Exercise -
Taking only the lines of the data below from the line with "[00:28:57.49 to 00:28:58.49]" to the line with "Transcript, with fillers: now, I", ends included, write them out exactly and without pictures.

Collected data entries
-- Opening Marker --

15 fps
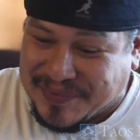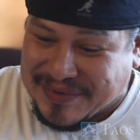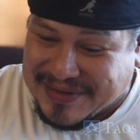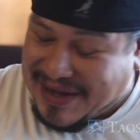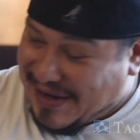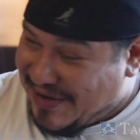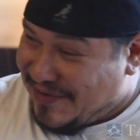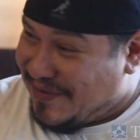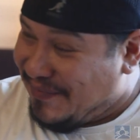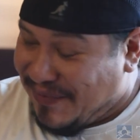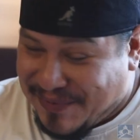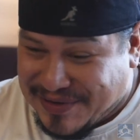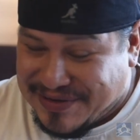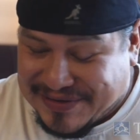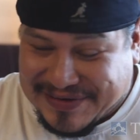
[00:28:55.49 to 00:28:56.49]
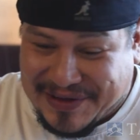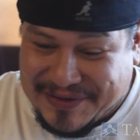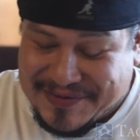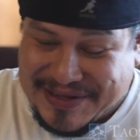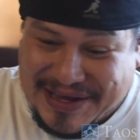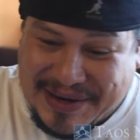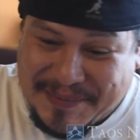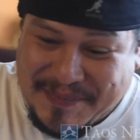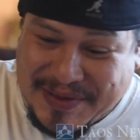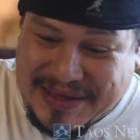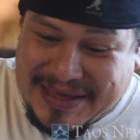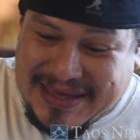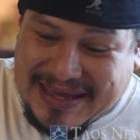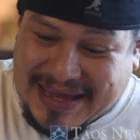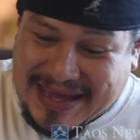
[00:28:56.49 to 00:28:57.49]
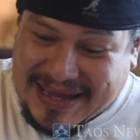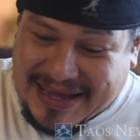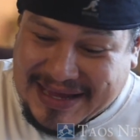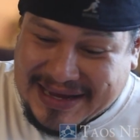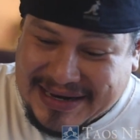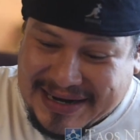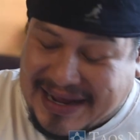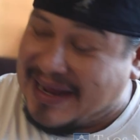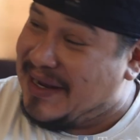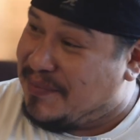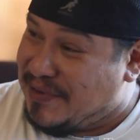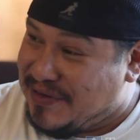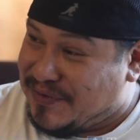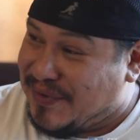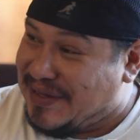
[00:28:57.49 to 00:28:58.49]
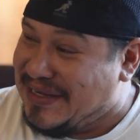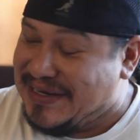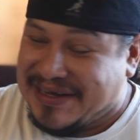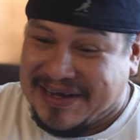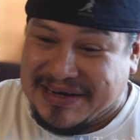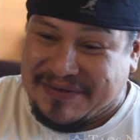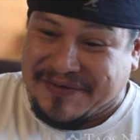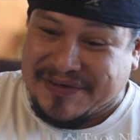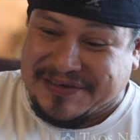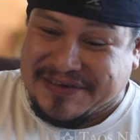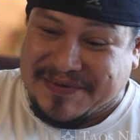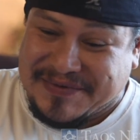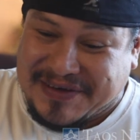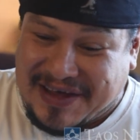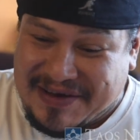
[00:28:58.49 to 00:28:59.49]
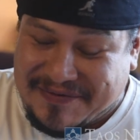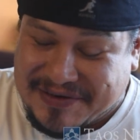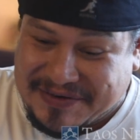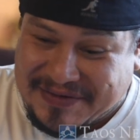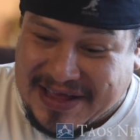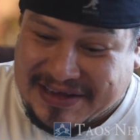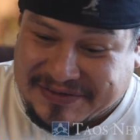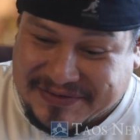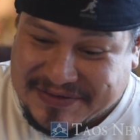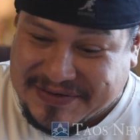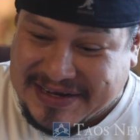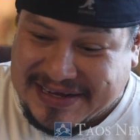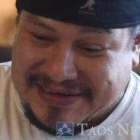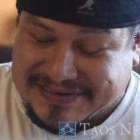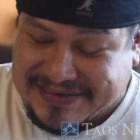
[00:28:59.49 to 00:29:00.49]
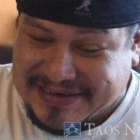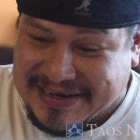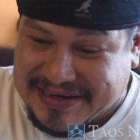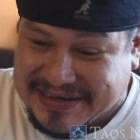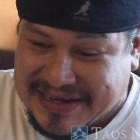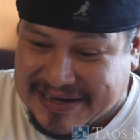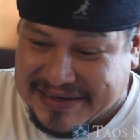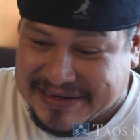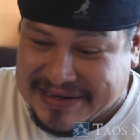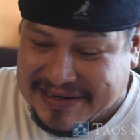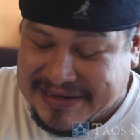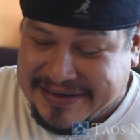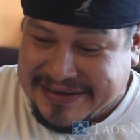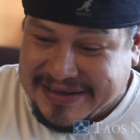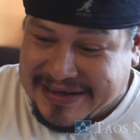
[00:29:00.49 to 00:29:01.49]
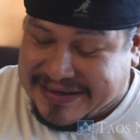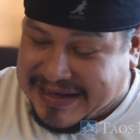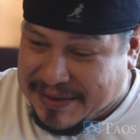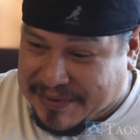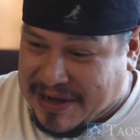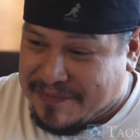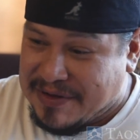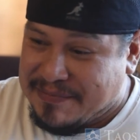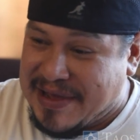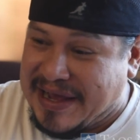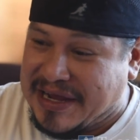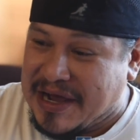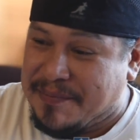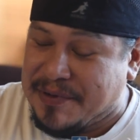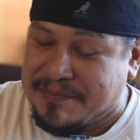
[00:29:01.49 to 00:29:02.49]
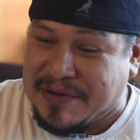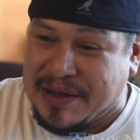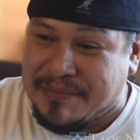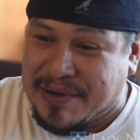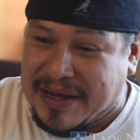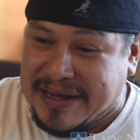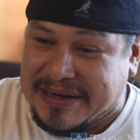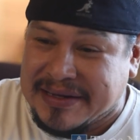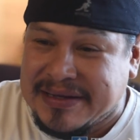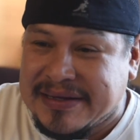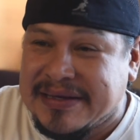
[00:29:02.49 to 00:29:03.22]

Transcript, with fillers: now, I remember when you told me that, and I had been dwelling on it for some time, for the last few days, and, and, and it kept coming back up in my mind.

-- Closing Marker --
-- Opening Marker --

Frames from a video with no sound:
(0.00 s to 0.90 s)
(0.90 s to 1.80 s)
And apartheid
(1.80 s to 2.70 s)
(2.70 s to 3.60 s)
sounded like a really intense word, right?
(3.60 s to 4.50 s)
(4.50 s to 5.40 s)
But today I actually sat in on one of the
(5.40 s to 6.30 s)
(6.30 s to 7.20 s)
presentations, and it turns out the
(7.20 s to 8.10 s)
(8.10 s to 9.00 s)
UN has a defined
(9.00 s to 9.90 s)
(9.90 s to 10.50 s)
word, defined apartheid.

-- Closing Marker --
-- Opening Marker --

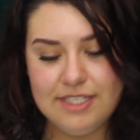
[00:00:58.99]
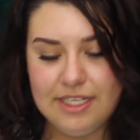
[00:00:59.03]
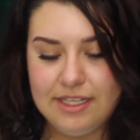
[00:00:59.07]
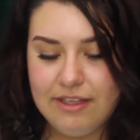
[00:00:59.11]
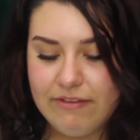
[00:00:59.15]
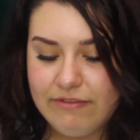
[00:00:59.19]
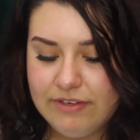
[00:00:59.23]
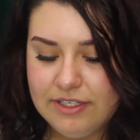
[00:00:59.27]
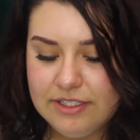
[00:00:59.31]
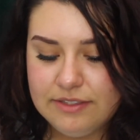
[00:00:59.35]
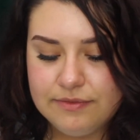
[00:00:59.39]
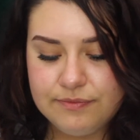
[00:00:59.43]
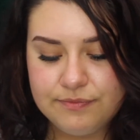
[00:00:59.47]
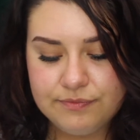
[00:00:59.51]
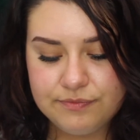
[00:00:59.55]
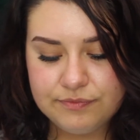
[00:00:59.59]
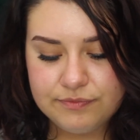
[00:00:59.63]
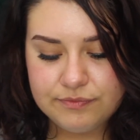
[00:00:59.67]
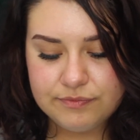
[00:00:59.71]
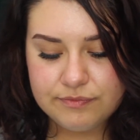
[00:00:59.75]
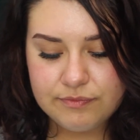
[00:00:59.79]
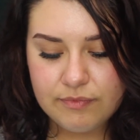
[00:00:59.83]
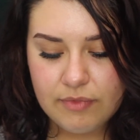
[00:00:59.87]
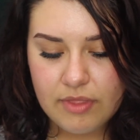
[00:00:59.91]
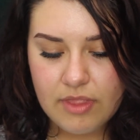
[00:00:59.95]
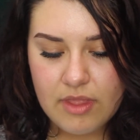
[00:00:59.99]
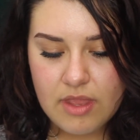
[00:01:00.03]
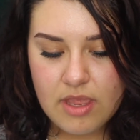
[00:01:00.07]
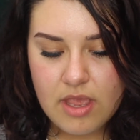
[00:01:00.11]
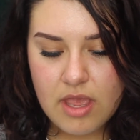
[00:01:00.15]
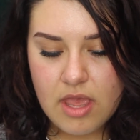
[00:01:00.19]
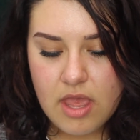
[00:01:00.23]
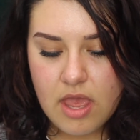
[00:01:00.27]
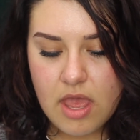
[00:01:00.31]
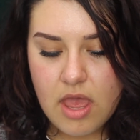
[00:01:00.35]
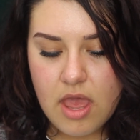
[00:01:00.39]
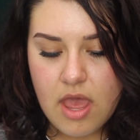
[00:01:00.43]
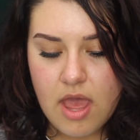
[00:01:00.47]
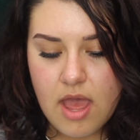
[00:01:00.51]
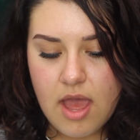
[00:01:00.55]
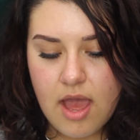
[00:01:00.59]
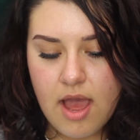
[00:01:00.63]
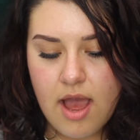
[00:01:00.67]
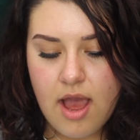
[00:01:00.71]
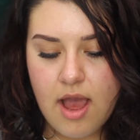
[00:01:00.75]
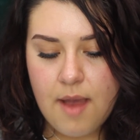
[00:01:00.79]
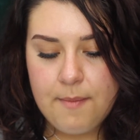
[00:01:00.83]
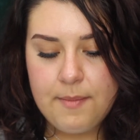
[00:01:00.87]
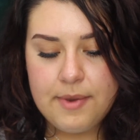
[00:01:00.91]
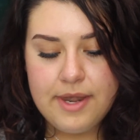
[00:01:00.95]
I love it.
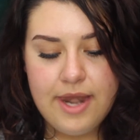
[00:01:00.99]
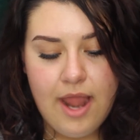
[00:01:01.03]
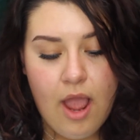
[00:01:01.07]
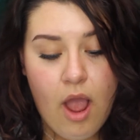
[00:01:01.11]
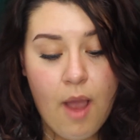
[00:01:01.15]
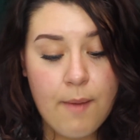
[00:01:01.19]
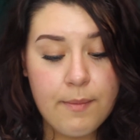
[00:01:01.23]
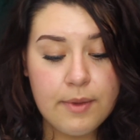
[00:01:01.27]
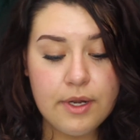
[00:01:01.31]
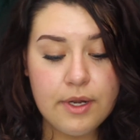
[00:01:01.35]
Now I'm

-- Closing Marker --

Answer to this problem -
[00:28:57.49 to 00:28:58.49]
[00:28:58.49 to 00:28:59.49]
[00:28:59.49 to 00:29:00.49]
[00:29:00.49 to 00:29:01.49]
[00:29:01.49 to 00:29:02.49]
[00:29:02.49 to 00:29:03.22]

Transcript, with fillers: now, I remember when you told me that, and I had been dwelling on it for some time, for the last few days, and, and, and it kept coming back up in my mind.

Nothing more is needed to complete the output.